Llevo unos dias meditando sobre la naturaleza de los sentimientos que despues de tantos años he despertado en los demás. Dejando a parte a mi compañera de toda la vida de la que he recibido y sigo haciendolo toda clase de manifestaciones de cariño y a una de mis hijas cuya transmision de amor paternal es dificil de definir por su intensidad, me estoy encontrando huérfano de correspondencia amorosa.
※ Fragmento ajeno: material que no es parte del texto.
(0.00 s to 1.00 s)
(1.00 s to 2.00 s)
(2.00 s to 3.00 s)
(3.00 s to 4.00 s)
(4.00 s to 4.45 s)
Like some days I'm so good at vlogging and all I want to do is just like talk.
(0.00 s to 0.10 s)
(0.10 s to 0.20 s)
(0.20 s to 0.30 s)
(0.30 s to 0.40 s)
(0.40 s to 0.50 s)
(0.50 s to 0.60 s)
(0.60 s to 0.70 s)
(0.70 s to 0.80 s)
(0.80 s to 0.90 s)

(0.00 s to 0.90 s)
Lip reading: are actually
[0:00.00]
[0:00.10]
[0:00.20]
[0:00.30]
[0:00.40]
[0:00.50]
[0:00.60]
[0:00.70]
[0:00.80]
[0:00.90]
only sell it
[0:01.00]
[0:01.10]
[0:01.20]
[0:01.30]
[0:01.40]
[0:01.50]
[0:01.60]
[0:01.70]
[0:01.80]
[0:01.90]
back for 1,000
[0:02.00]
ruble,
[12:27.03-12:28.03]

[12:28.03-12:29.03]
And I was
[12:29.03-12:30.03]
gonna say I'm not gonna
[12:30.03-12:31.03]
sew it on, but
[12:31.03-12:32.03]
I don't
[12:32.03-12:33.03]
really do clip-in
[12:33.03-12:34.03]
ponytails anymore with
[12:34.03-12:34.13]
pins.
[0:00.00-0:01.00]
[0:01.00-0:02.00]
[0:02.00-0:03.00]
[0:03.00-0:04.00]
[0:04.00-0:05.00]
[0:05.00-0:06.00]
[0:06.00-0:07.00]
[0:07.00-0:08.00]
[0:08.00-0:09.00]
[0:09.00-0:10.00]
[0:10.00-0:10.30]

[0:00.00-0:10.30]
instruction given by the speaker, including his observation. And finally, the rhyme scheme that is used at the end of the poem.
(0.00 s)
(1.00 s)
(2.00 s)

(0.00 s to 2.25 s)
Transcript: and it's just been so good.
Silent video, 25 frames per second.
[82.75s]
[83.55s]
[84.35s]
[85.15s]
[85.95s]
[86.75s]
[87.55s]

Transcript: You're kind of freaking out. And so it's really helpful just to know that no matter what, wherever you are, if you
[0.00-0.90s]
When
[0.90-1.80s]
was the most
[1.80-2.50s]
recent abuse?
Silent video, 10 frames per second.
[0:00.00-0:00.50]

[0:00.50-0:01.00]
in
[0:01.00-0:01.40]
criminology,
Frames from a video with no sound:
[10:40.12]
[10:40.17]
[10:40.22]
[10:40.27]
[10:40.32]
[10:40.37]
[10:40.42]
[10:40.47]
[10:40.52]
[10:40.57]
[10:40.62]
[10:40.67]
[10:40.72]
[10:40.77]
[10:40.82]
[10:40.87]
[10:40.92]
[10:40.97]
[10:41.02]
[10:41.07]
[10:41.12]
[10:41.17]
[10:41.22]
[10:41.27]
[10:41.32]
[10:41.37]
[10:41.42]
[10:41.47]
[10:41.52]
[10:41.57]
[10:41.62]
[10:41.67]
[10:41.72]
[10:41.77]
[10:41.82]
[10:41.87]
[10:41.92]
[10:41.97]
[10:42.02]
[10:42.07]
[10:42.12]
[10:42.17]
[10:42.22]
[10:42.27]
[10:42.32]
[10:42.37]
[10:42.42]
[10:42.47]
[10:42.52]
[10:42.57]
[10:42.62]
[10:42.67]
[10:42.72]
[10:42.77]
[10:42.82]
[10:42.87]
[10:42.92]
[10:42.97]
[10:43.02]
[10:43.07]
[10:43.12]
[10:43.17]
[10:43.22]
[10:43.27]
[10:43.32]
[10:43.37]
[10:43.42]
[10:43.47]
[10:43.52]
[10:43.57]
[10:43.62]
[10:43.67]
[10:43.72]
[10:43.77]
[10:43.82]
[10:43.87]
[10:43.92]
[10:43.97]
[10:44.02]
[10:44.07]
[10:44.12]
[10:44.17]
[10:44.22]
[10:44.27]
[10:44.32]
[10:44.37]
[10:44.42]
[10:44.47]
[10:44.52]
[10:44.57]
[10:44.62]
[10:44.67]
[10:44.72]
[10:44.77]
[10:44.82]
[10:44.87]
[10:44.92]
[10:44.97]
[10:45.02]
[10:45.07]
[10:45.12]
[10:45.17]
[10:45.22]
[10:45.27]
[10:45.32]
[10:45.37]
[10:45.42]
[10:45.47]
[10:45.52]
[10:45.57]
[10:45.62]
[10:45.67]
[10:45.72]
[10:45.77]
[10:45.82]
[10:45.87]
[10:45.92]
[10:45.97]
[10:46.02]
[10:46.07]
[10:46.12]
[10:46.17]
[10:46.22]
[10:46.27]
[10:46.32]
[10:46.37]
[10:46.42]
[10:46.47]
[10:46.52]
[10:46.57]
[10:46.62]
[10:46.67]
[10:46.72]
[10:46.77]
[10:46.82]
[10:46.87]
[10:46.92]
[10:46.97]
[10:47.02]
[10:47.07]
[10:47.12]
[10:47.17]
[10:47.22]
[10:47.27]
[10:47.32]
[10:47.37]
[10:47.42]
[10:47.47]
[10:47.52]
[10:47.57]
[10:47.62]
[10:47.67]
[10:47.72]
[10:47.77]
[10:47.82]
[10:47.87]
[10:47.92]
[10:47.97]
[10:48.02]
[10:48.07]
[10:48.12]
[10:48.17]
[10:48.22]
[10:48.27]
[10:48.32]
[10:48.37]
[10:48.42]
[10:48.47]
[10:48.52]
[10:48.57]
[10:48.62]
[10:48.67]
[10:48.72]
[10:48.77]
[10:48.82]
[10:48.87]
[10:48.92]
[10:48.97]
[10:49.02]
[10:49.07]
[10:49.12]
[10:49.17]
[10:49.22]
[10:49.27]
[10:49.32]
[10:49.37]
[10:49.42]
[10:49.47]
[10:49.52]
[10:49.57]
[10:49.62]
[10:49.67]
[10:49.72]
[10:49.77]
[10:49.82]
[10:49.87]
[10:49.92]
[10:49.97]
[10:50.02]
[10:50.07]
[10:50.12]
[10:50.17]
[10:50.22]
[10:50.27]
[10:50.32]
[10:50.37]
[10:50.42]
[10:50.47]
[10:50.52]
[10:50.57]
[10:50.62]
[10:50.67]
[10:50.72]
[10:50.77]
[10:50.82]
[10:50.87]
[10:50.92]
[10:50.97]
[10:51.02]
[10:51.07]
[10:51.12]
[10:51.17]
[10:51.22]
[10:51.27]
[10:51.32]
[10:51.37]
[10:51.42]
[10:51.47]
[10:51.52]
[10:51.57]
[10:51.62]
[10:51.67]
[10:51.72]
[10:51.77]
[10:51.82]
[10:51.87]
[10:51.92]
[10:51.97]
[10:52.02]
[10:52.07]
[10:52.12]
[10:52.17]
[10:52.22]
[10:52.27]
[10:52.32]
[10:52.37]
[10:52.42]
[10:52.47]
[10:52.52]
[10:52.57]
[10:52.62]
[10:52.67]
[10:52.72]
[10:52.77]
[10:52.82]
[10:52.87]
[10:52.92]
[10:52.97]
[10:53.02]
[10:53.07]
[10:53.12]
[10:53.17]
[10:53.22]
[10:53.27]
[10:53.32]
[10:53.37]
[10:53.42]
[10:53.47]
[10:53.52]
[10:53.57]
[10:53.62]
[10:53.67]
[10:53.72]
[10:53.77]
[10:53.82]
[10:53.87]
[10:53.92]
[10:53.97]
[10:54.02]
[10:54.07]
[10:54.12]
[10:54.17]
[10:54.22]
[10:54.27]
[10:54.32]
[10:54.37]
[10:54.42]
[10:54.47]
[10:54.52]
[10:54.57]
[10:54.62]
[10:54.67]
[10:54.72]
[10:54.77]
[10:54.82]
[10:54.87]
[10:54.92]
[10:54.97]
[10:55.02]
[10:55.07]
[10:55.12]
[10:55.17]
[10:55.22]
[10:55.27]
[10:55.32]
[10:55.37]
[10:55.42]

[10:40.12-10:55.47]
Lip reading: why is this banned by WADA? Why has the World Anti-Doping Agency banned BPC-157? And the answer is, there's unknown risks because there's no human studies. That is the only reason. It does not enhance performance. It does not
Es posible que los años te vuelvan más exigente , más necesitado de amor. Es posible que sea yo quien no he sabido ganarme el afecto. No lo sé, pero la realidad es que actualmente no tengo amigos con los que me sienta unido. No siento con ellos la existencia de una relación afectuosa, o al menos la que yo esperaba. Pienso si estoy poniendo el listón de la amistad demasiado alto. Las personas a las que considerabas amigos y de las que esperas más de lo que recibes tienen sus propios problemas, y no estan para preocuparse de los demás. La verdad es que a lo largo de mi ya larga vida no es conseguido encontrar a ninguna persona con la que mantenga una estrecha relación de amistad.
 
Mis nietos a los que me he dedicado durante su infancia y gran parte de su adolescencia parecen olvidados de que existe un abuelo. Ya la conversacion es difícil, por diferencias generacionales, pero además el hermetismo que destilan es terrible. Siento su ausencia.
 
Tal vez esté pidiendo "peras al olmo". Tal vez no he sabido aplicar la doctrina budista del desapego. Tal vez, como decía, en esta vida, y me temo que no hay otra, no se puede esperar más.
 
Pienso que puede ser normal que me pase a mí, pero ya no es tan normal que le pase a mi esposa, ejemplo de generosidad , desprendimiento y atencion por los demás. Algo falla.